- [Stored data]
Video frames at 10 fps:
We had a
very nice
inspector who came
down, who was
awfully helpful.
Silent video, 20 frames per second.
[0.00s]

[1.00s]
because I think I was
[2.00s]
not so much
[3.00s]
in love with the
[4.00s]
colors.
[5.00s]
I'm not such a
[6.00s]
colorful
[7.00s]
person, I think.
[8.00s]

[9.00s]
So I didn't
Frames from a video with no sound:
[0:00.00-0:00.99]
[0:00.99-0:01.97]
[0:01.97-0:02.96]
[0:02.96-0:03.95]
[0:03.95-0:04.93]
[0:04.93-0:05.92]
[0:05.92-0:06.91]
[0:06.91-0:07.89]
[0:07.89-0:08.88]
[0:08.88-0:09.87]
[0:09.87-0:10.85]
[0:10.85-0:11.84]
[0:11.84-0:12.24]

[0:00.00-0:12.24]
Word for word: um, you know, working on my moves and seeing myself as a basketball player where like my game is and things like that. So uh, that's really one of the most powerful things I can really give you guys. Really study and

- [Task details]
Each entry above must be printed exactly as written.

- [Result of the exercise]
Video frames at 10 fps:
We had a
very nice
inspector who came
down, who was
awfully helpful.
Silent video, 20 frames per second.
[0.00s]

[1.00s]
because I think I was
[2.00s]
not so much
[3.00s]
in love with the
[4.00s]
colors.
[5.00s]
I'm not such a
[6.00s]
colorful
[7.00s]
person, I think.
[8.00s]

[9.00s]
So I didn't
Frames from a video with no sound:
[0:00.00-0:00.99]
[0:00.99-0:01.97]
[0:01.97-0:02.96]
[0:02.96-0:03.95]
[0:03.95-0:04.93]
[0:04.93-0:05.92]
[0:05.92-0:06.91]
[0:06.91-0:07.89]
[0:07.89-0:08.88]
[0:08.88-0:09.87]
[0:09.87-0:10.85]
[0:10.85-0:11.84]
[0:11.84-0:12.24]

[0:00.00-0:12.24]
Word for word: um, you know, working on my moves and seeing myself as a basketball player where like my game is and things like that. So uh, that's really one of the most powerful things I can really give you guys. Really study and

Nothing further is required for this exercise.